• [HOW TO COMPLETE THIS TASK]
Copy the listing below in full and skip every picture.

• [RECORDS FOR THIS EXERCISE]
++++++++++++++++++++

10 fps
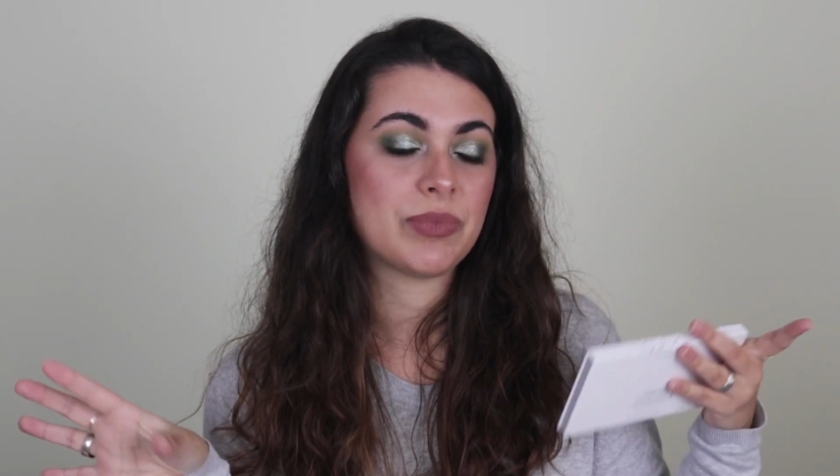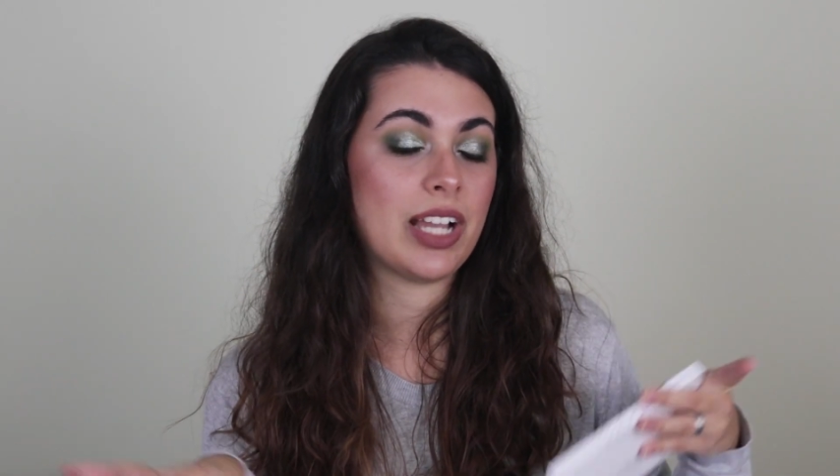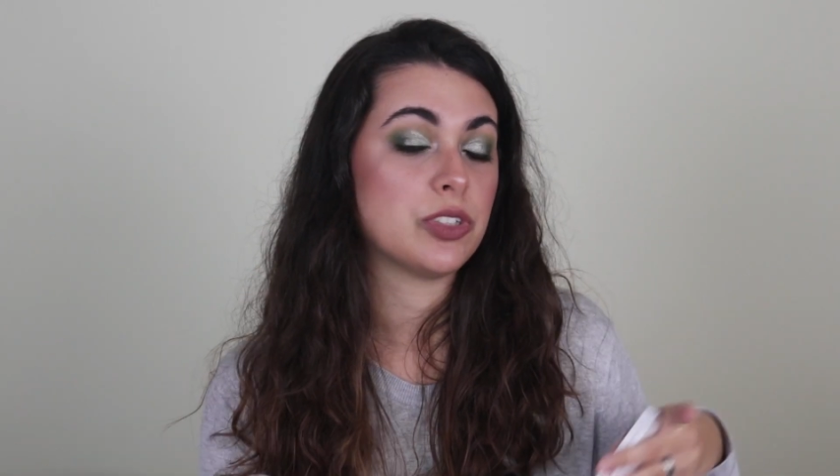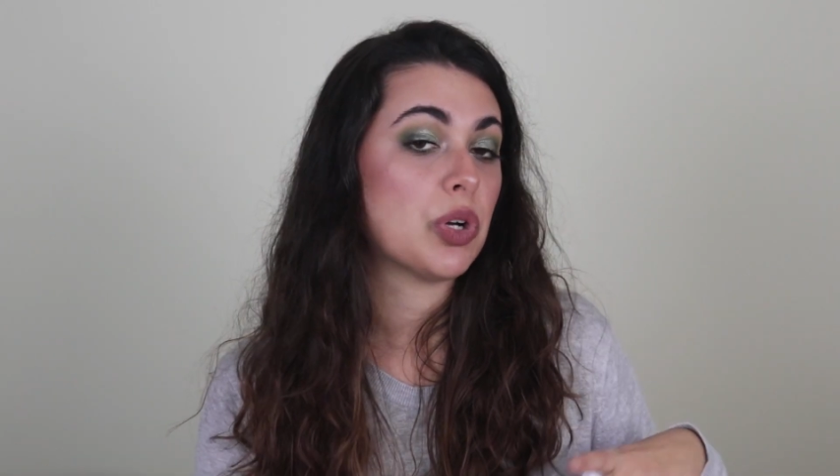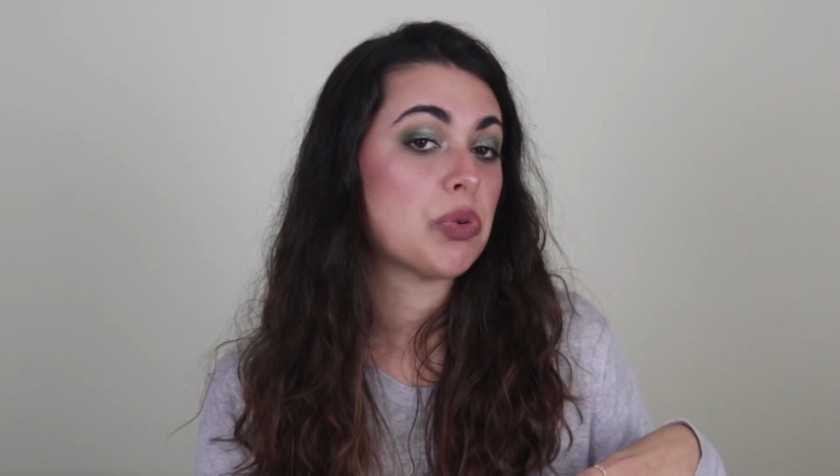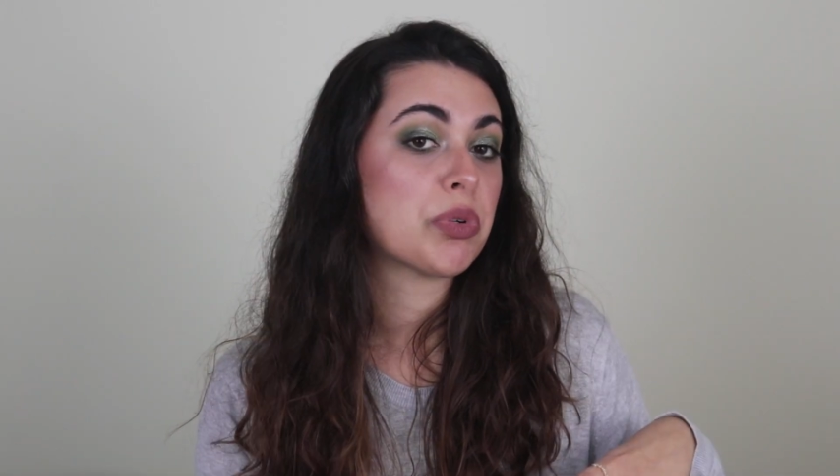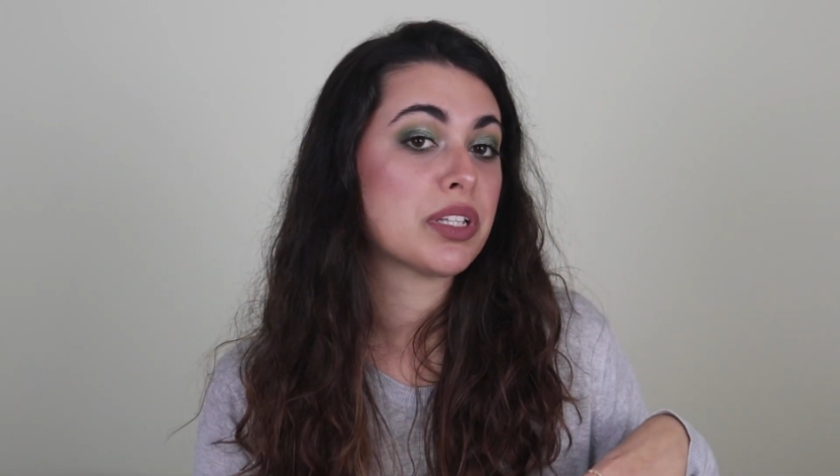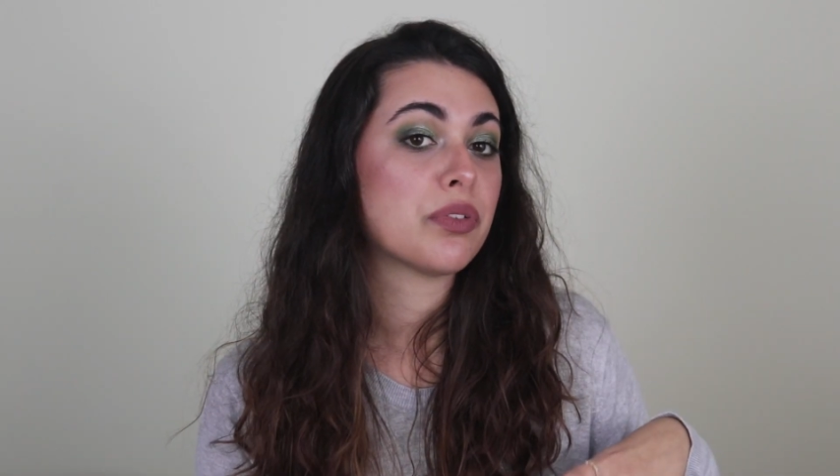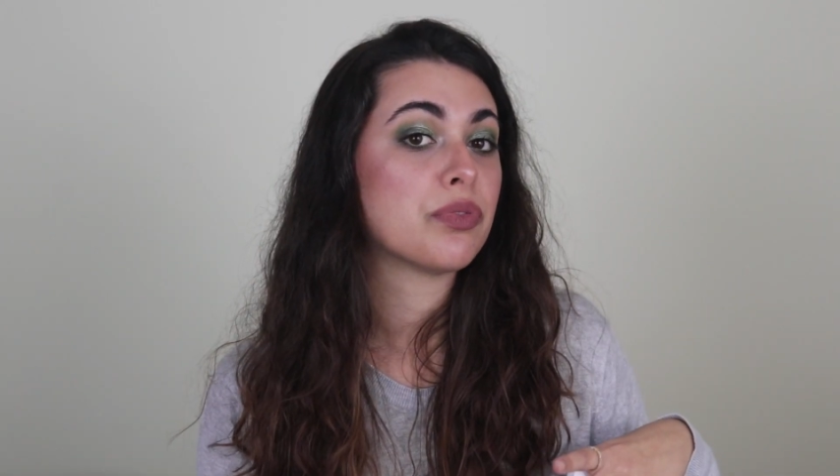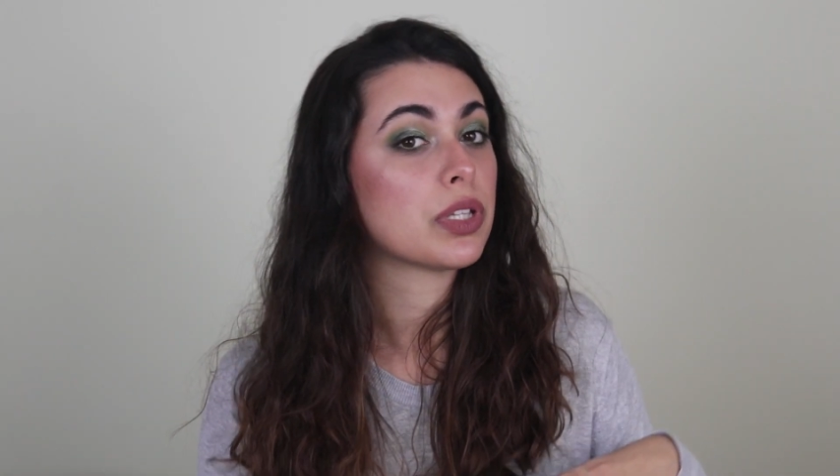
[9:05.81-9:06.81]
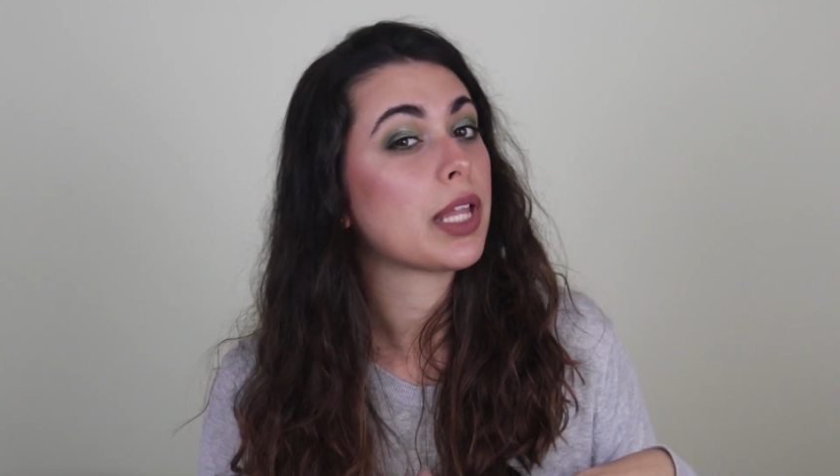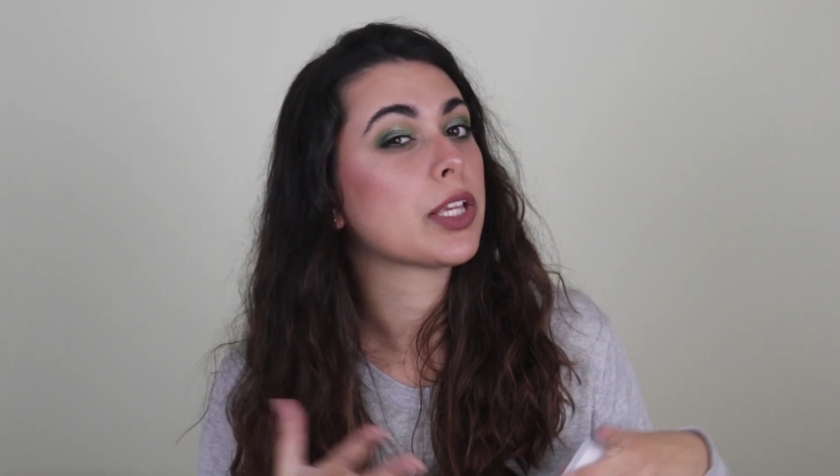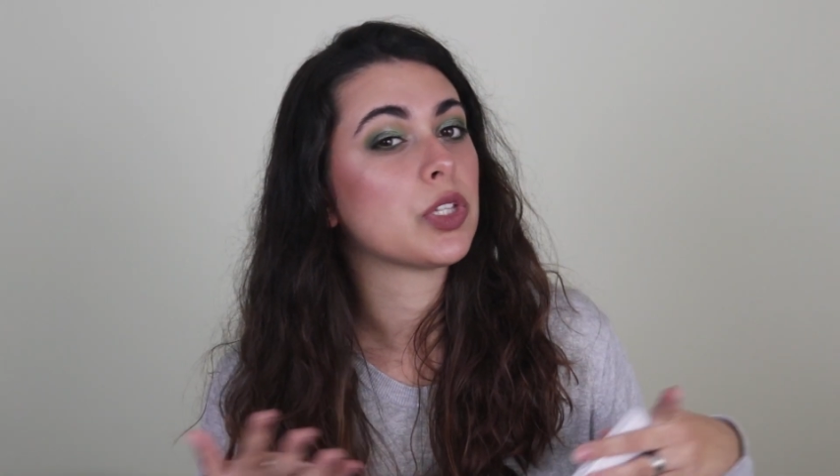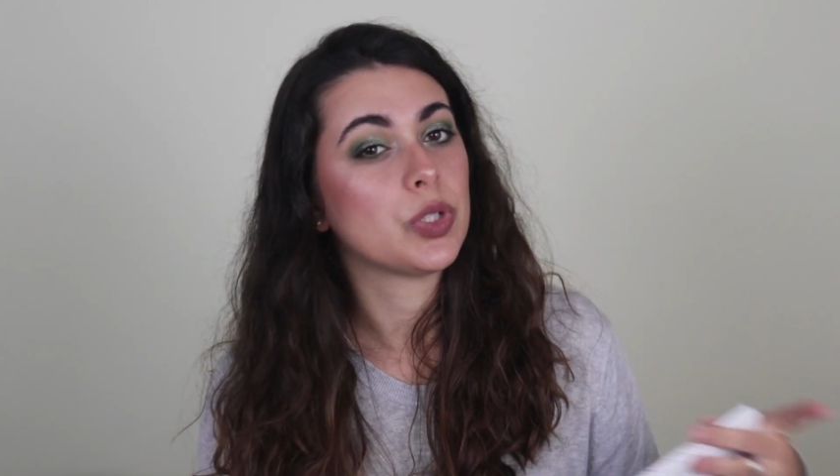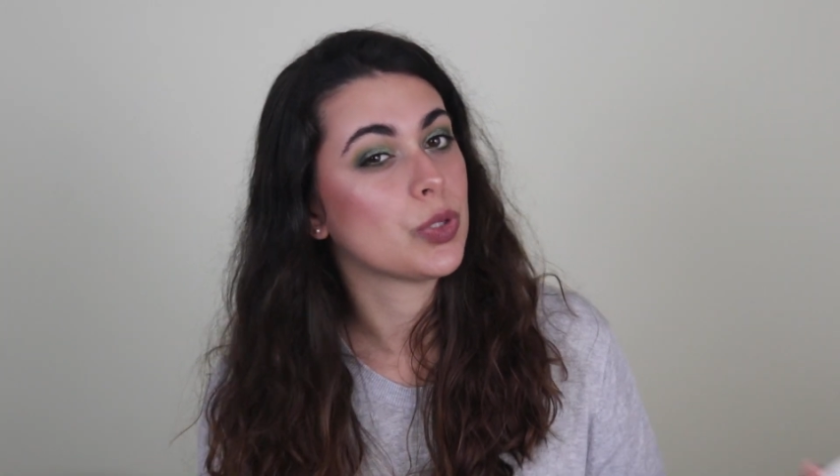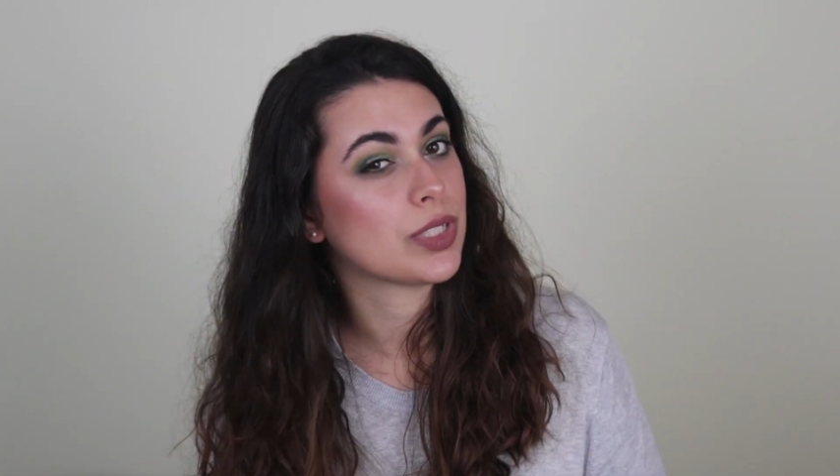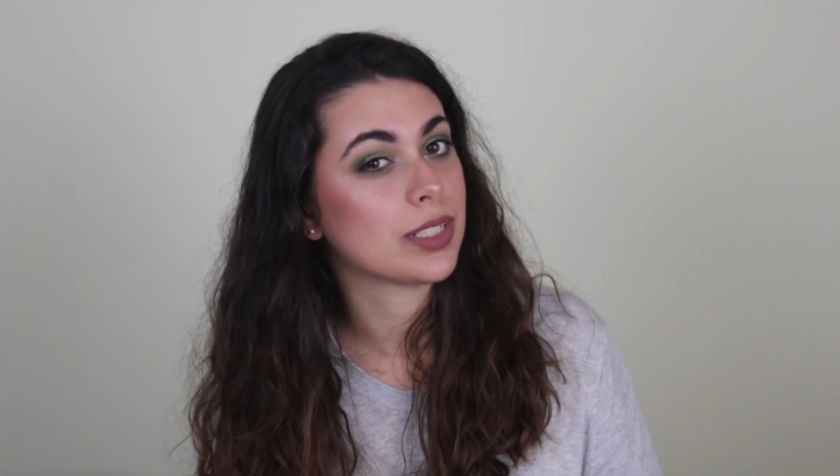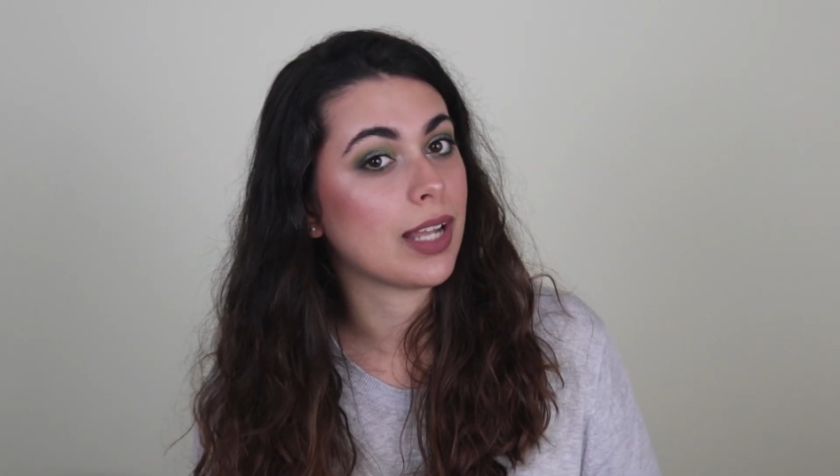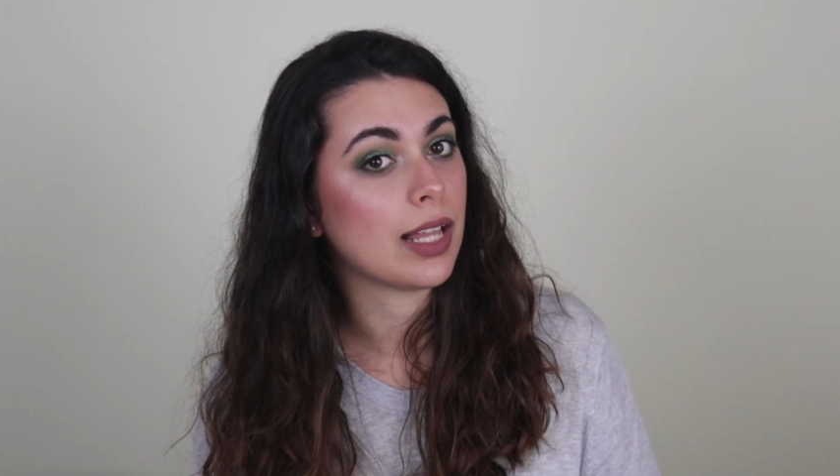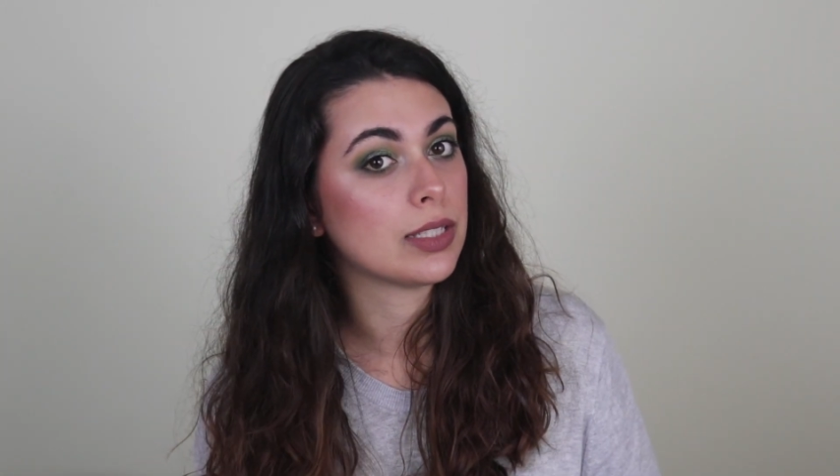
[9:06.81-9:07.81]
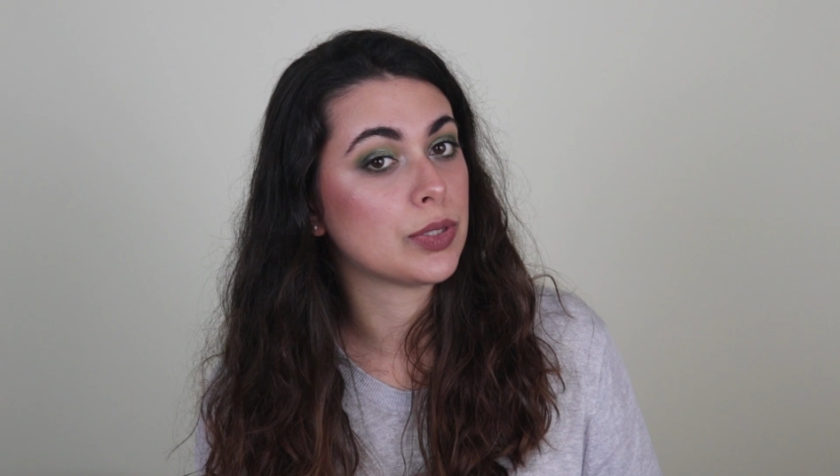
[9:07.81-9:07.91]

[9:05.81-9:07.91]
I don't really feel like using that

++++++++++++++++++++

• [EXERCISE OUTPUT]
10 fps
[9:05.81-9:06.81]
[9:06.81-9:07.81]
[9:07.81-9:07.91]

[9:05.81-9:07.91]
I don't really feel like using that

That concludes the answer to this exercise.